В этот момент на помощь младшему лейтенанту пришли начальник «убойного» отдела и защитник Всезнающий. Зайдя в помещенье, Кравцов «металлическим голосом» гаркнул:
— Майор, вы что здесь за «спаринг» устроили. Вас что, даже на минуту, одних оставить нельзя?
Появление руководителя и сопровождающего его адвоката произвело некоторый «охлаждающий» эффект на обоих готовых вцепиться другому в глотку противников.
— Присядьте! — произнес Виктор Иванович тоном, каким умеют говорить только начальники так, чтобы их команды выполнялись беспрекословно.
Противоборствующие стороны немного утихомирились и выполнили отданное им грубым голосом приказание, однако, продолжая поглядывать друг на друга, словно делящие добычу зверьки, разбежавшиеся верменно в стороны, лишь для того, чтобы перевести дыхание и немного восстановить свои силы, чтобы в дальнейшем, еще с большей яростью броситься в битву. Кравцов, видя, что уже можно довести до присутствующих имеющиеся у него значимые для всех сообщения, ненавязчиво произнес:
— У меня на повестке дня две необычные новости: одна, простите за каламбур, плохая для нас и хорошая для наших гостей, другая — ни то, ни се, ни нашим, ни вашим. С какой начинать?
Все находящиеся в кабинете молчали, понимая, что сейчас им предстоит услышать нечто такое, что сразу расставит все на места.
— Тогда начну со второй, — равнодушно начал Виктор Иванович. — Пришли результаты судебно-медицинской экспертизы убитой в Царицынском парке девушки. Согласно этого заключения, смерть наступила в результате необратимых процессов, вызванных повреждением головного мозга. Проще сказать — от попадания пули.
Здесь руководитель взял небольшую паузу и убедившись, что его внимательно слушают, продолжал:
— Ну, и главная новость. Сегодня ночью в тюремной камере покончил с собой гражданин Кафтанов Алексей Германович.
— Как? — привставая со своего места, выпучил глаза Киров.
«Папа» Коля же только презрительно усмехнулся. Очевидно, для него, это нежданное обстоятельство, не было только-что вновь услышанным. Подполковник, меж тем, не замедлил ответить на поставленный перед ним вопрос старшего сыщика:
— Очень просто. Удавился собственными штанами.
Далее он уже обратился напрямую к бандиту:
— Я так понимаю, Николай Селиверстович, Вам о том, как умерла одна из ваших «шлюх», ничего не известно?
— Нахожусь в абсолютном неведении, — уверенно отвечал преступник, чуть сузив глаза, и не забыв придать лицу выражение крайней пренебрежительности.

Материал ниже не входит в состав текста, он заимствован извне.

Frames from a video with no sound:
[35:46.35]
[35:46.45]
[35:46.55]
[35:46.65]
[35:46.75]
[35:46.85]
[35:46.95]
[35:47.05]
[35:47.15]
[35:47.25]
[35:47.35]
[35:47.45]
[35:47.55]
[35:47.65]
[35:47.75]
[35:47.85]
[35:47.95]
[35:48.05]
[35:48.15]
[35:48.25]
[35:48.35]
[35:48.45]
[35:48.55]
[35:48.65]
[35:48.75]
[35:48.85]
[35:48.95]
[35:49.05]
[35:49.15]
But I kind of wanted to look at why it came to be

— Однако, я, надеюсь, Вас не затруднит дать показания о том, что именно Вам известно по обстоятельствам дела, — настаивал офицер.
— Ни в коей мере, — не задумываясь согласился Раскатов, едва сдерживавшийся, чтобы не рассмеяться полицейским в лицо, — тем более, что мне и рассказывать-то особо нечего. Я ничего не знаю и, как вы правильно поняли, не понимаю.
— Тогда Вас допросит наш молодой сотрудник, — распорядился Кравцов, и обращаясь к Роману, уже на выходе из кабинета жестко «отрезал», — майор следуй за мной.
Лишь только они вышли, Бирюков достал протокол допроса свидетеля (именно такой статус теперь сохранялся за этим бандитом) и начал его заполнять. На все вопросы Раскатов давал недвусмысленные ответы. Проститутками он не заведовал, преступную деятельность не вел, никаких распоряжений кого-либо убивать не давал, и вообще, он являлся, чуть-ли не самым законопослушным и добропорядочным гражданином в этом большом и прекрасном городе. Вел абсолютно честный бизнес и пользовался авторитетом у населения, а то что его кто-то оговорил (да тем более мертвый), так что ж, такое может случиться, практически, с каждым. Важнее, по его мнению (с подсказки всезнающего адвоката), было запастись доказательствами, а уже потом склонять имя порядочного человека. На том дача показаний была благополучно закончена, и «папа» Коля, в сопровождении своего преданного защитника, покинул здание Управления МУРа.